Starting at the line holding "[00:10:26.66]" and finishing at the line holding "Transcript, with fillers: I", transcribe the material exactly, keeping both ends but no pictures.

Data under study:
####
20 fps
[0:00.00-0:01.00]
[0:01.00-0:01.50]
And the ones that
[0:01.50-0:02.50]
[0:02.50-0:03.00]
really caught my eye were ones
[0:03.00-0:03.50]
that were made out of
####
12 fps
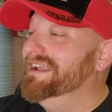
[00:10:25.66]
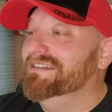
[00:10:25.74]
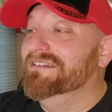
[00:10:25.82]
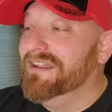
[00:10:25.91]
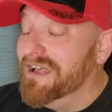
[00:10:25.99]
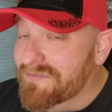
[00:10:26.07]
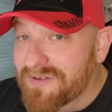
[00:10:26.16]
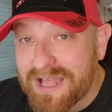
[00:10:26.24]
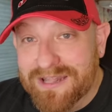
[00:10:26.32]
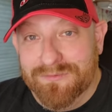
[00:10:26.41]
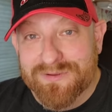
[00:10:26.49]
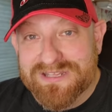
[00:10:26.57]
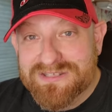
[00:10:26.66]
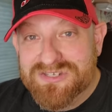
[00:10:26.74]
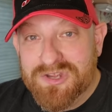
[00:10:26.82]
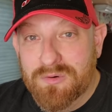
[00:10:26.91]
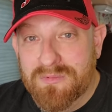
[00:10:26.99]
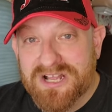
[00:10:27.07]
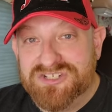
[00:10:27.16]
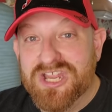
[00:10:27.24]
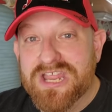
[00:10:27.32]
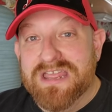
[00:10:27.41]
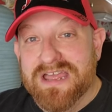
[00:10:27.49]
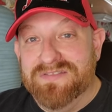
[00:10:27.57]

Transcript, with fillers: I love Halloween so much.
####
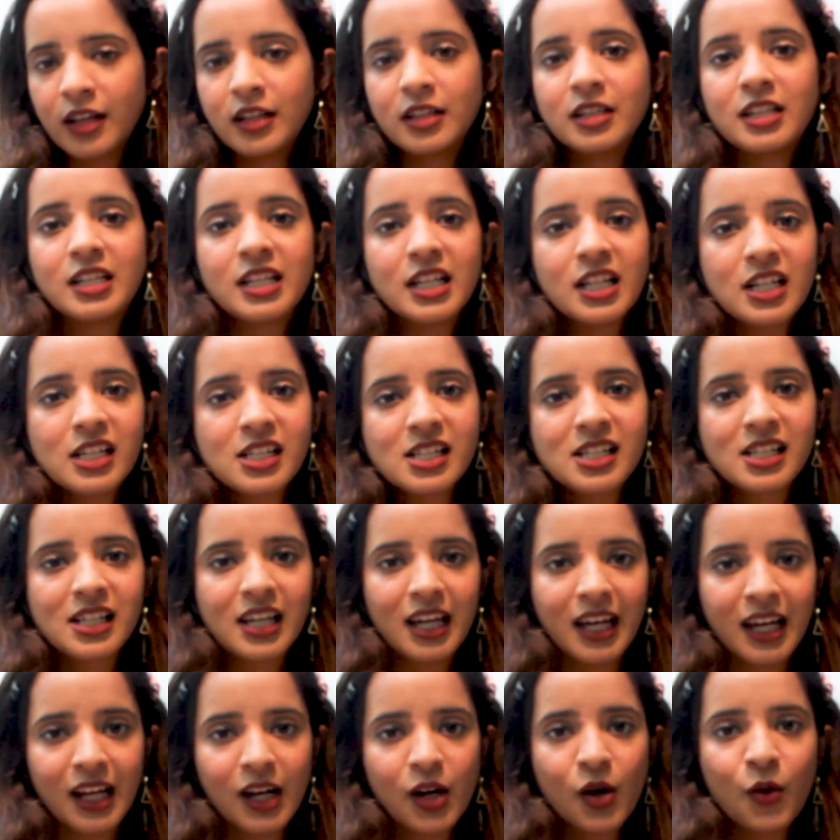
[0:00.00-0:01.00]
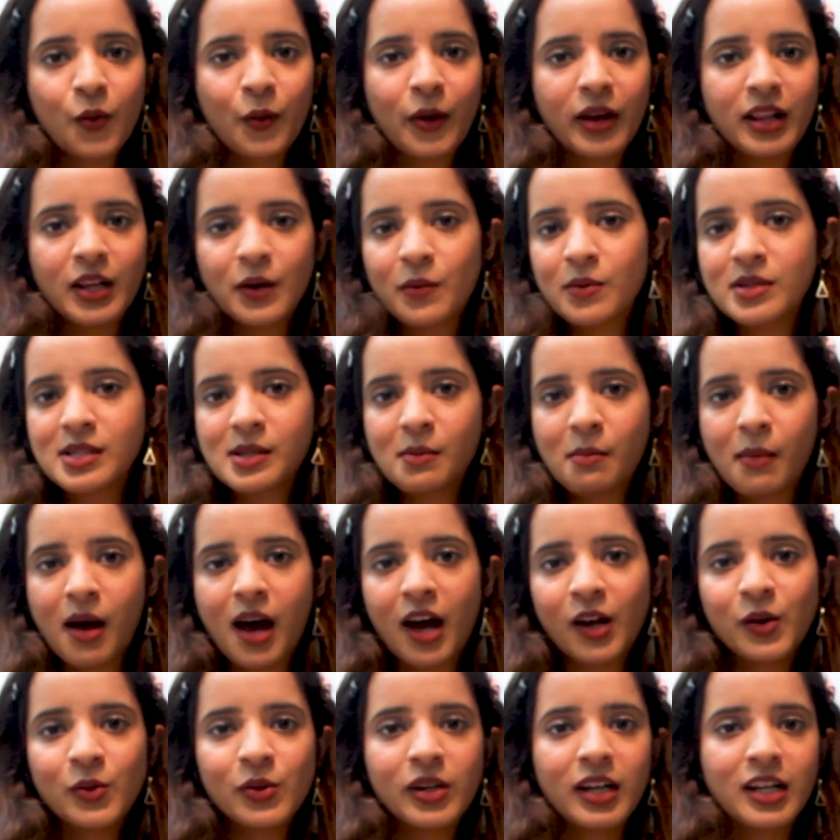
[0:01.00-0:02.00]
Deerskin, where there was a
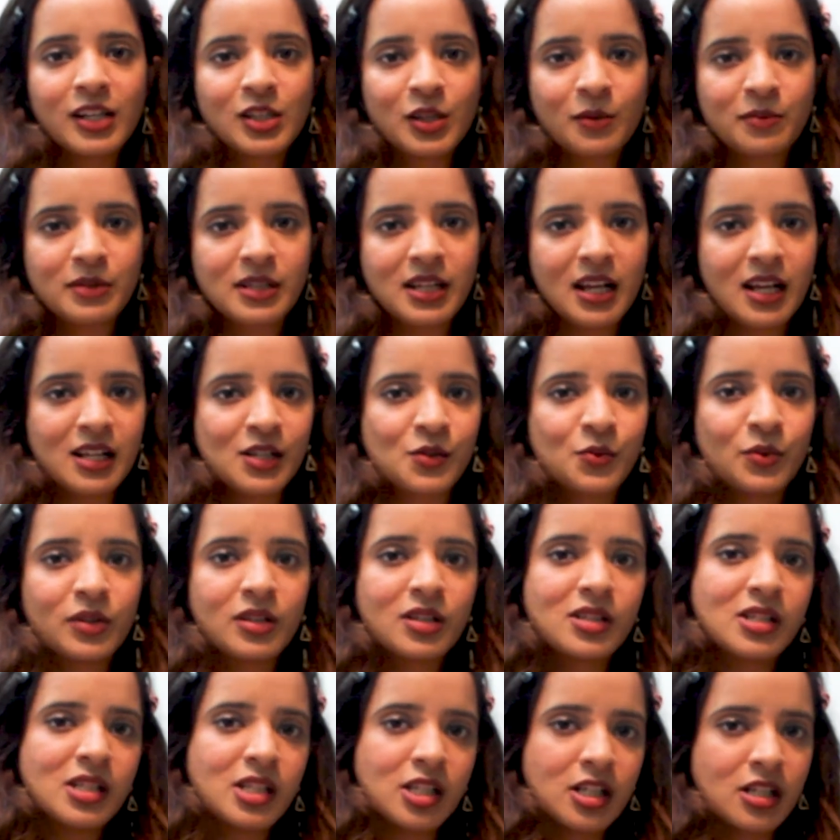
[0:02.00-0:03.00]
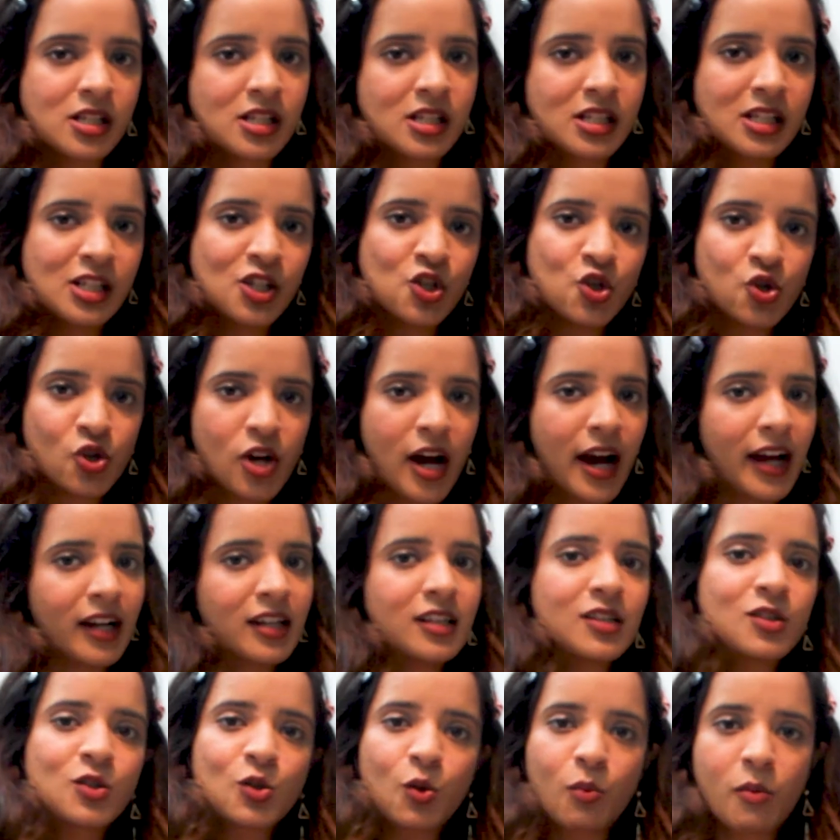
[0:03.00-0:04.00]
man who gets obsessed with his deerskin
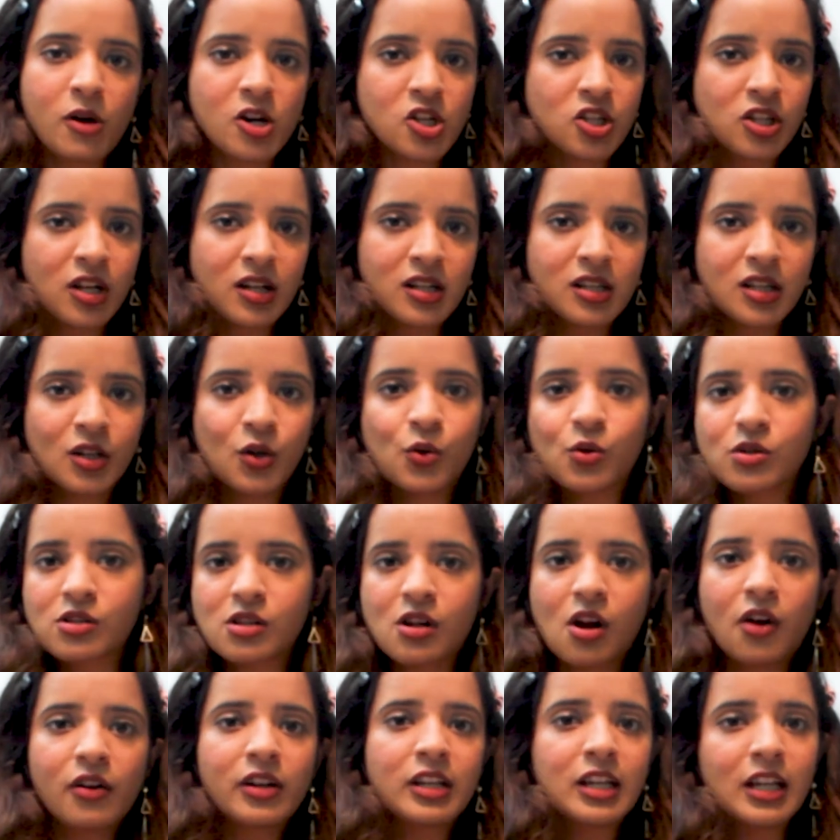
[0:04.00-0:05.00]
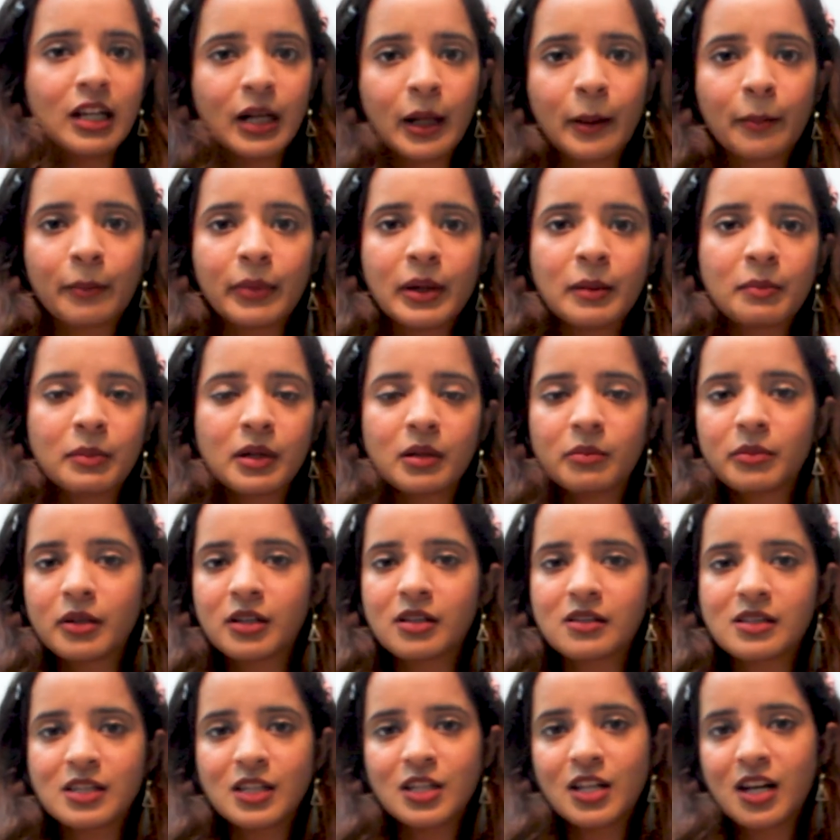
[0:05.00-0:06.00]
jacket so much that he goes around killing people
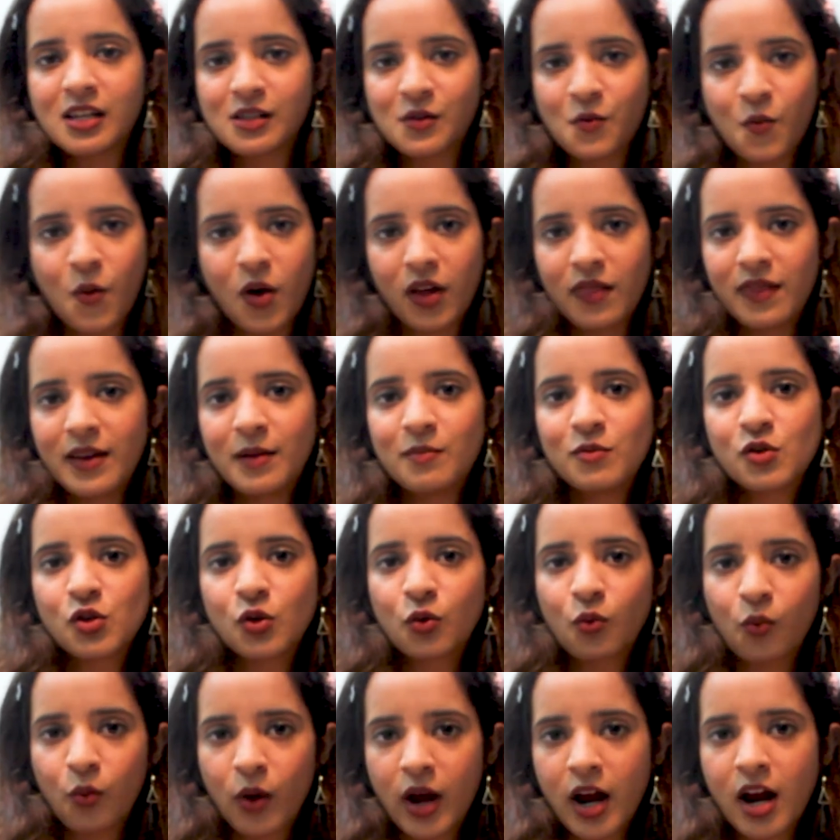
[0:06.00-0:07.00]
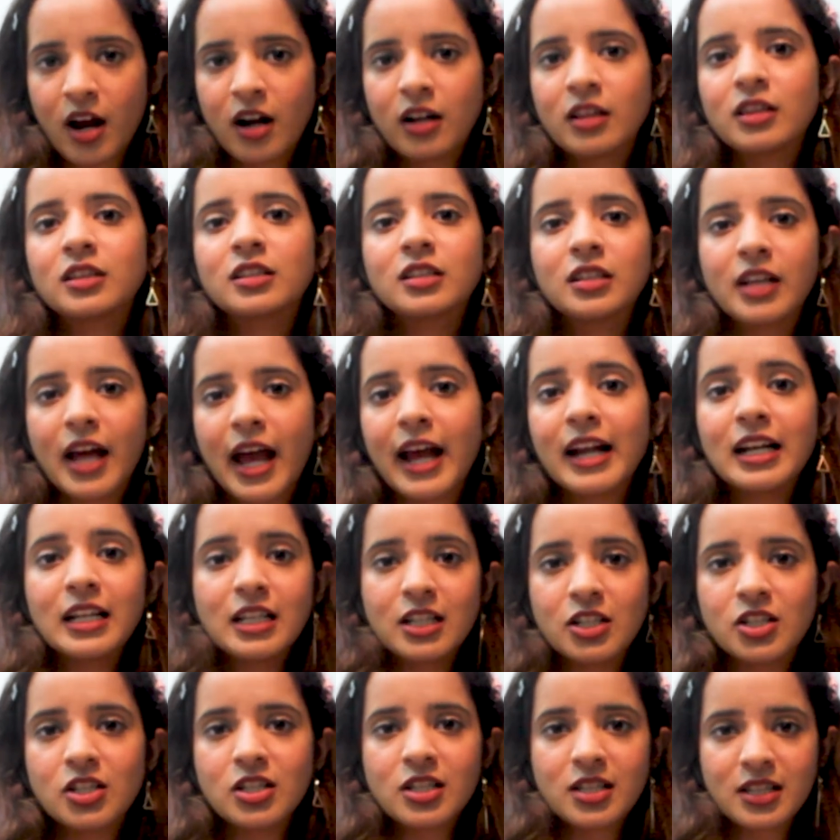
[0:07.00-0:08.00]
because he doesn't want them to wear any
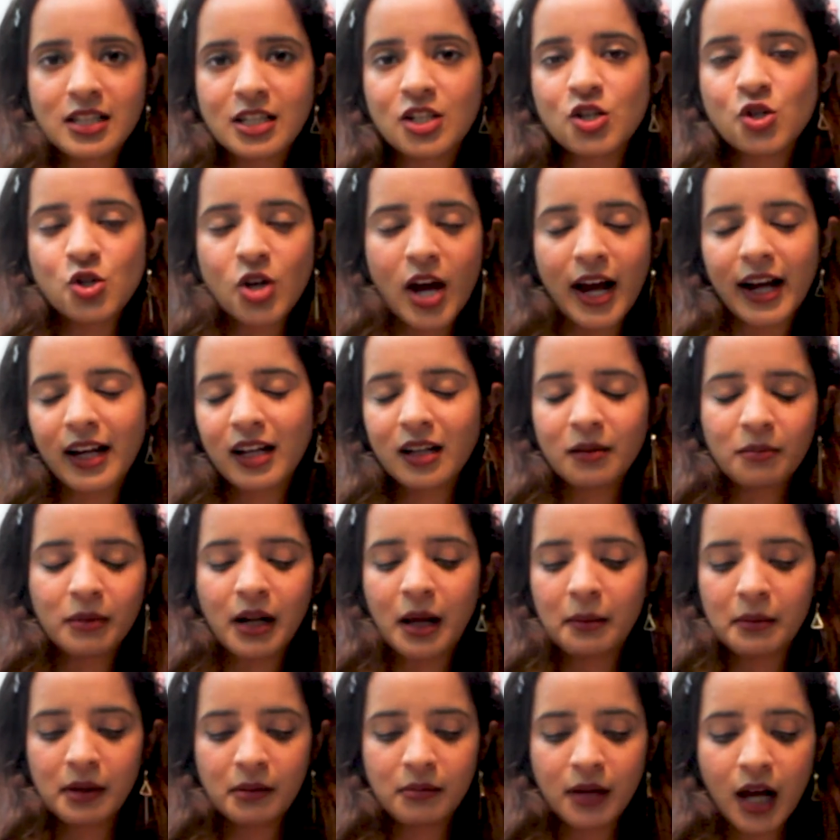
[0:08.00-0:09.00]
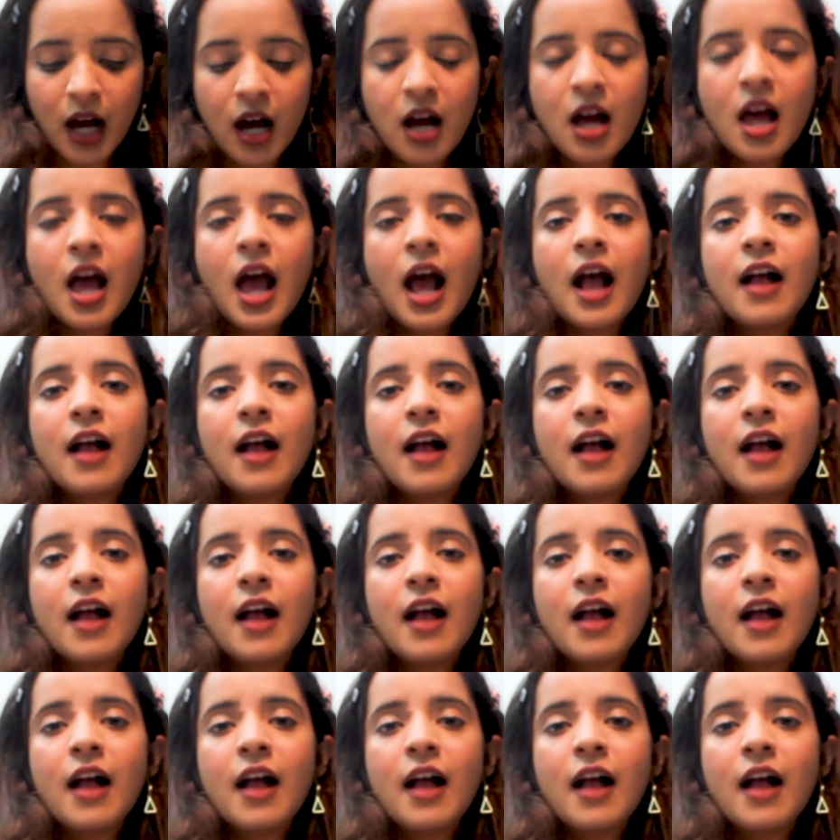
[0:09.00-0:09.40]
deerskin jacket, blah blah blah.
####
Response to the task:
[00:10:26.66]
[00:10:26.74]
[00:10:26.82]
[00:10:26.91]
[00:10:26.99]
[00:10:27.07]
[00:10:27.16]
[00:10:27.24]
[00:10:27.32]
[00:10:27.41]
[00:10:27.49]
[00:10:27.57]

Transcript, with fillers: I love Halloween so much.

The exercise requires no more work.